RECORDED INFORMATION →
....

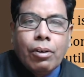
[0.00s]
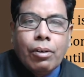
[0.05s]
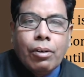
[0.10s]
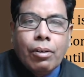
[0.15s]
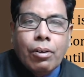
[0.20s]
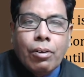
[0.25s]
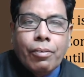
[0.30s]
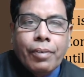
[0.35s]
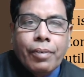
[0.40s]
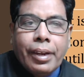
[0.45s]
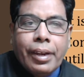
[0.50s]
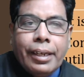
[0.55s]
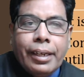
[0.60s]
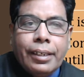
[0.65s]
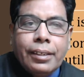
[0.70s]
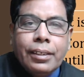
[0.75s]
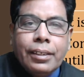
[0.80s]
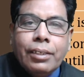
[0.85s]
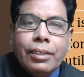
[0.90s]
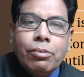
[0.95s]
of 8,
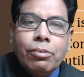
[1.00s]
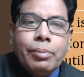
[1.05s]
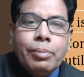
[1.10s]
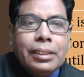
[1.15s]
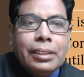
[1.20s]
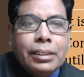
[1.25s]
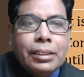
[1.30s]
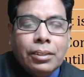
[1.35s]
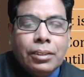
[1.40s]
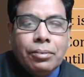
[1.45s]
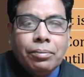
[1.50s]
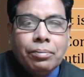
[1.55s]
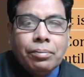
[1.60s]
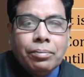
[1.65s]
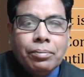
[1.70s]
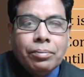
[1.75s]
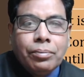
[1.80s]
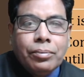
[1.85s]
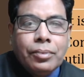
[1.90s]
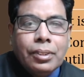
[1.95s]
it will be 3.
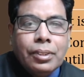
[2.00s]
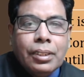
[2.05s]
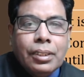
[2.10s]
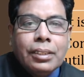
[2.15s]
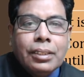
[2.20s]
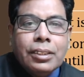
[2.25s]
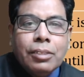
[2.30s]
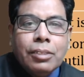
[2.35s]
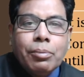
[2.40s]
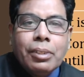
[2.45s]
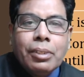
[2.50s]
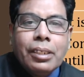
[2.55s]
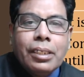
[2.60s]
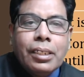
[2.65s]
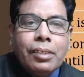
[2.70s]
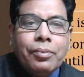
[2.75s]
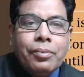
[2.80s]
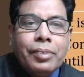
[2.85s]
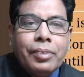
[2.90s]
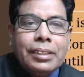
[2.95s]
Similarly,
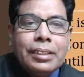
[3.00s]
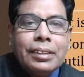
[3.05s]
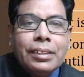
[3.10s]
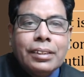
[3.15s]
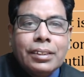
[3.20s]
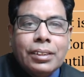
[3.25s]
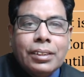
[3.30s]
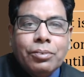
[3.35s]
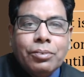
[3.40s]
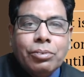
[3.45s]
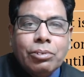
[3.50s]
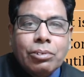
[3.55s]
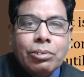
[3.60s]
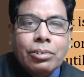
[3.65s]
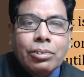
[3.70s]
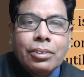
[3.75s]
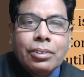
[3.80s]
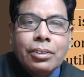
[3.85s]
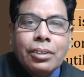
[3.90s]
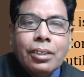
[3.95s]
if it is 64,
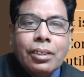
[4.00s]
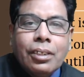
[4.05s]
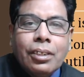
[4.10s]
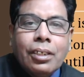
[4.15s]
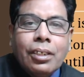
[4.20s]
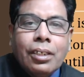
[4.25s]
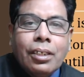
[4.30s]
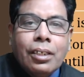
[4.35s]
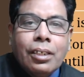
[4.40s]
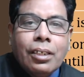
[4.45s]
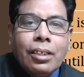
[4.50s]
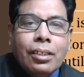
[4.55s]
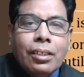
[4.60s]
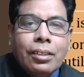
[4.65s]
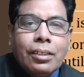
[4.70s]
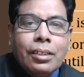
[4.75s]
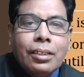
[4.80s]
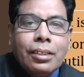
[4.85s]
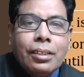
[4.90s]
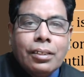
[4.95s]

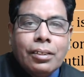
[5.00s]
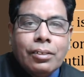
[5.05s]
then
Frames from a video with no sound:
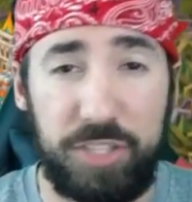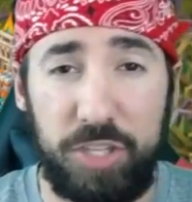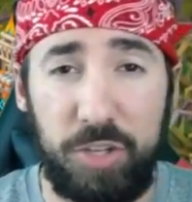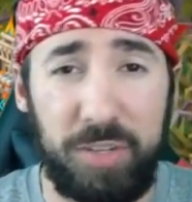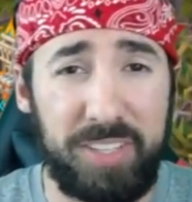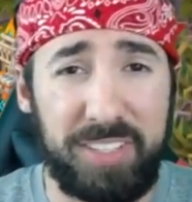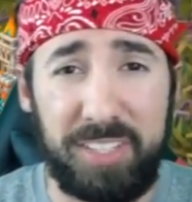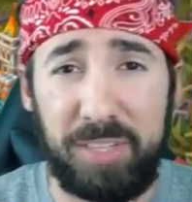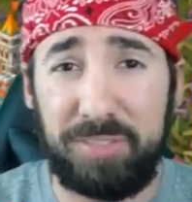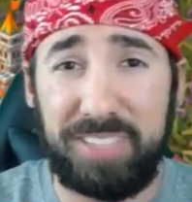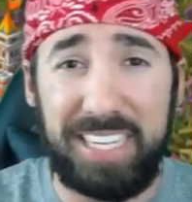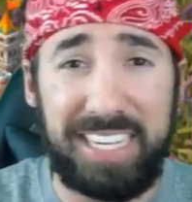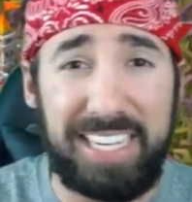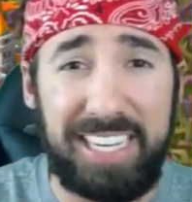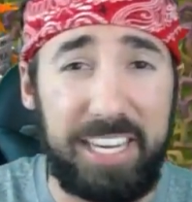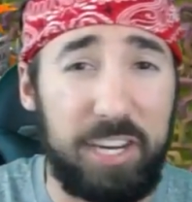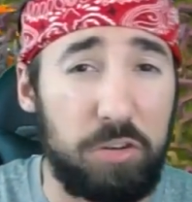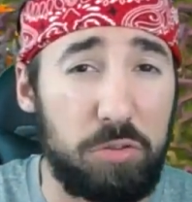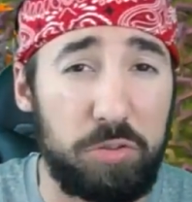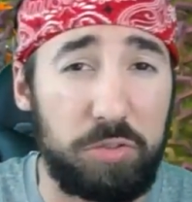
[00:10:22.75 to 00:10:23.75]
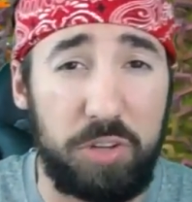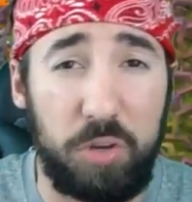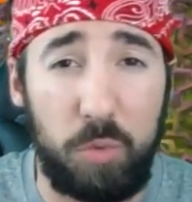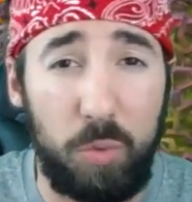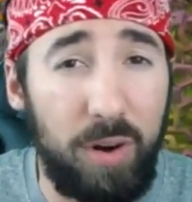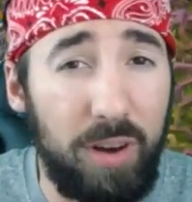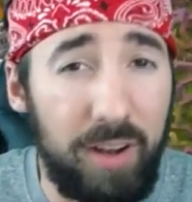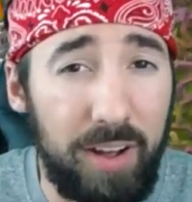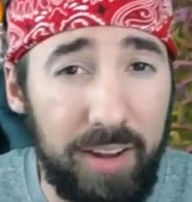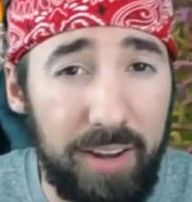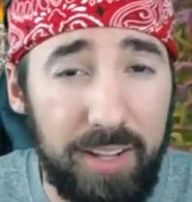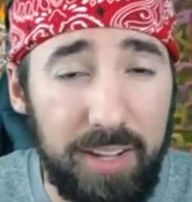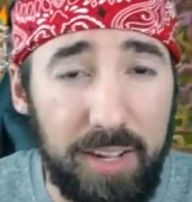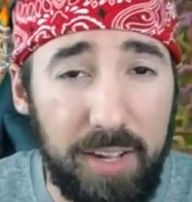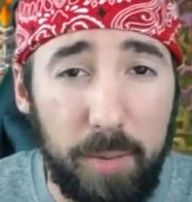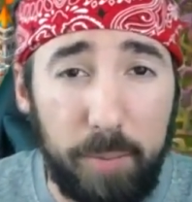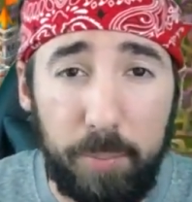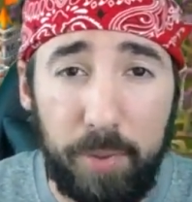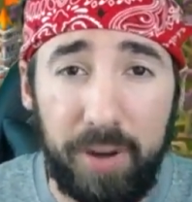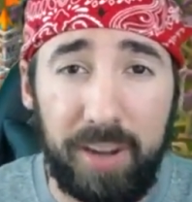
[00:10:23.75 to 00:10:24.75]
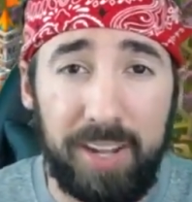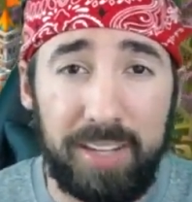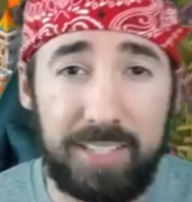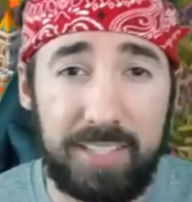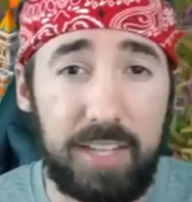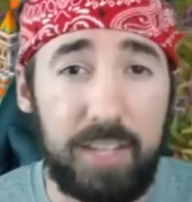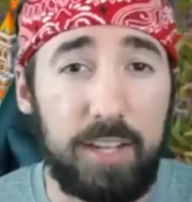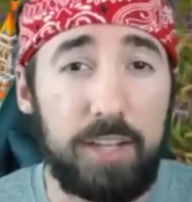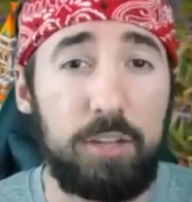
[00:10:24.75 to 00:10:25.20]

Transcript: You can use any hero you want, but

....

Please repeat the listing precisely, excluding the pictures it contains.

[0.00s]
[0.05s]
[0.10s]
[0.15s]
[0.20s]
[0.25s]
[0.30s]
[0.35s]
[0.40s]
[0.45s]
[0.50s]
[0.55s]
[0.60s]
[0.65s]
[0.70s]
[0.75s]
[0.80s]
[0.85s]
[0.90s]
[0.95s]
of 8,
[1.00s]
[1.05s]
[1.10s]
[1.15s]
[1.20s]
[1.25s]
[1.30s]
[1.35s]
[1.40s]
[1.45s]
[1.50s]
[1.55s]
[1.60s]
[1.65s]
[1.70s]
[1.75s]
[1.80s]
[1.85s]
[1.90s]
[1.95s]
it will be 3.
[2.00s]
[2.05s]
[2.10s]
[2.15s]
[2.20s]
[2.25s]
[2.30s]
[2.35s]
[2.40s]
[2.45s]
[2.50s]
[2.55s]
[2.60s]
[2.65s]
[2.70s]
[2.75s]
[2.80s]
[2.85s]
[2.90s]
[2.95s]
Similarly,
[3.00s]
[3.05s]
[3.10s]
[3.15s]
[3.20s]
[3.25s]
[3.30s]
[3.35s]
[3.40s]
[3.45s]
[3.50s]
[3.55s]
[3.60s]
[3.65s]
[3.70s]
[3.75s]
[3.80s]
[3.85s]
[3.90s]
[3.95s]
if it is 64,
[4.00s]
[4.05s]
[4.10s]
[4.15s]
[4.20s]
[4.25s]
[4.30s]
[4.35s]
[4.40s]
[4.45s]
[4.50s]
[4.55s]
[4.60s]
[4.65s]
[4.70s]
[4.75s]
[4.80s]
[4.85s]
[4.90s]
[4.95s]

[5.00s]
[5.05s]
then
Frames from a video with no sound:
[00:10:22.75 to 00:10:23.75]
[00:10:23.75 to 00:10:24.75]
[00:10:24.75 to 00:10:25.20]

Transcript: You can use any hero you want, but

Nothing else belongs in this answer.